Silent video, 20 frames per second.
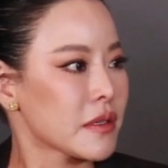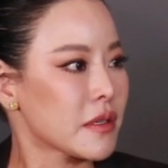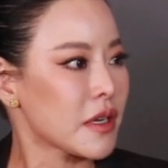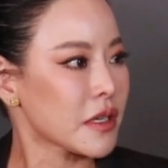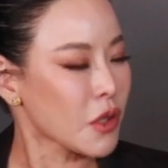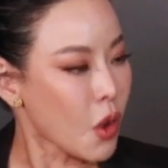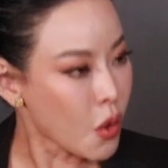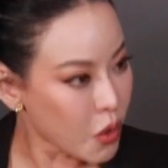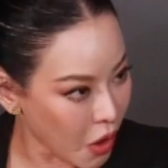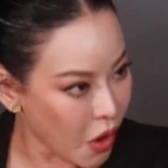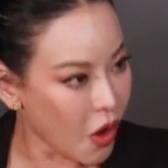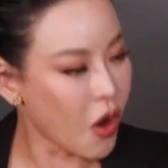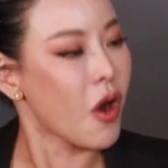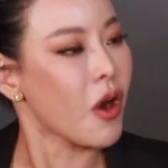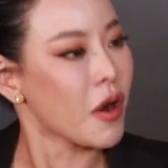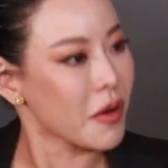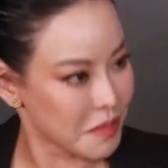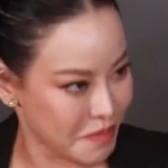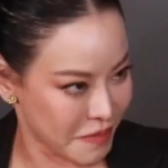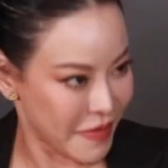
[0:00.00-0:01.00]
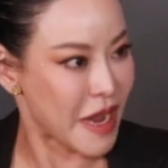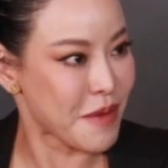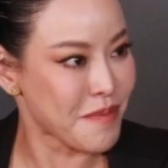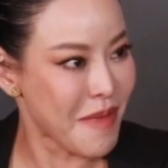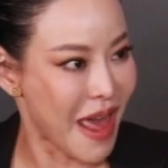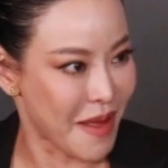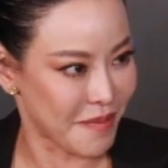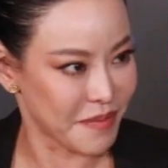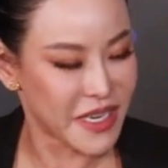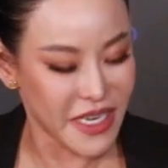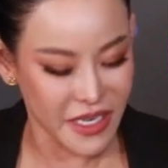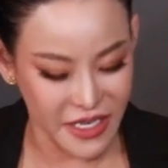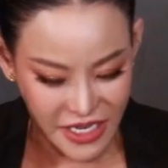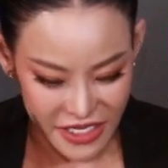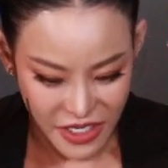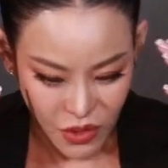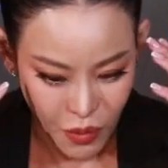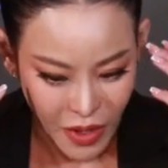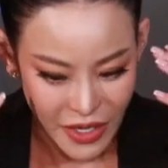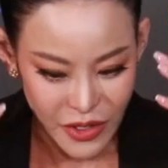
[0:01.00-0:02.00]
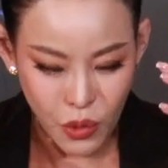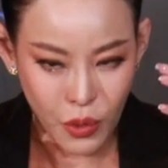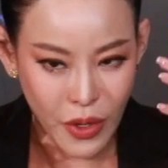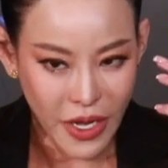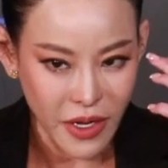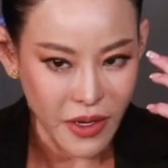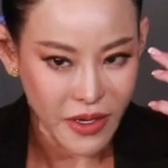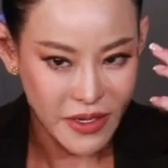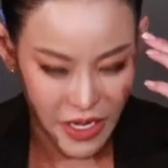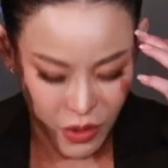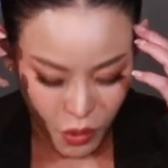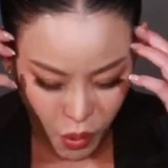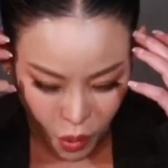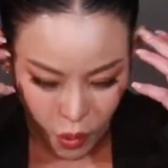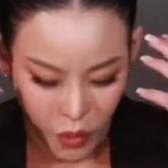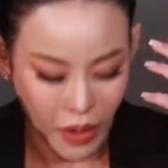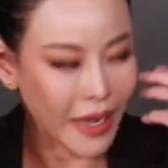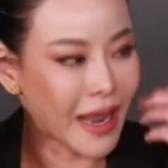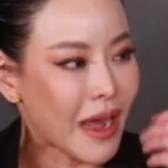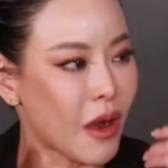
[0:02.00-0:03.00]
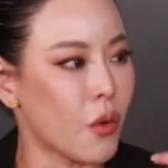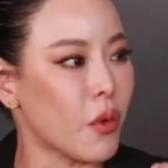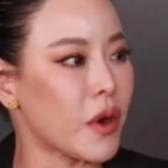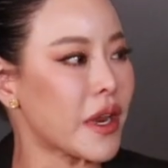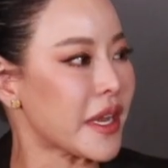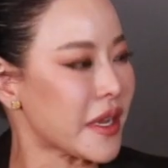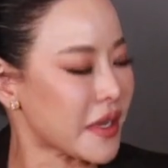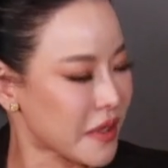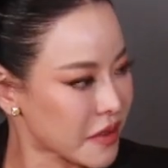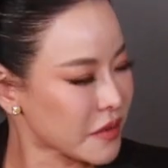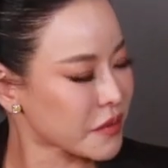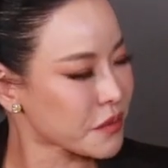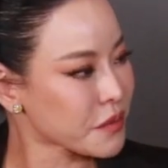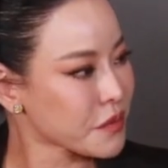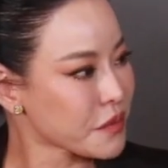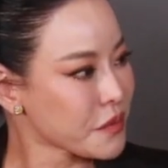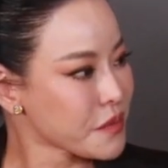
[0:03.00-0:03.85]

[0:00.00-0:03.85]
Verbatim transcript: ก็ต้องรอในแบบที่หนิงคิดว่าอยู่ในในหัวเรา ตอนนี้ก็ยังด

__________________________________________________

■ Required action ■
Pictures are not part of the copy. Output only the lines from the one with "[0:00.00-0:01.00]" through the final line of the records, exactly as given.

■ Answer box ■
[0:00.00-0:01.00]
[0:01.00-0:02.00]
[0:02.00-0:03.00]
[0:03.00-0:03.85]

[0:00.00-0:03.85]
Verbatim transcript: ก็ต้องรอในแบบที่หนิงคิดว่าอยู่ในในหัวเรา ตอนนี้ก็ยังด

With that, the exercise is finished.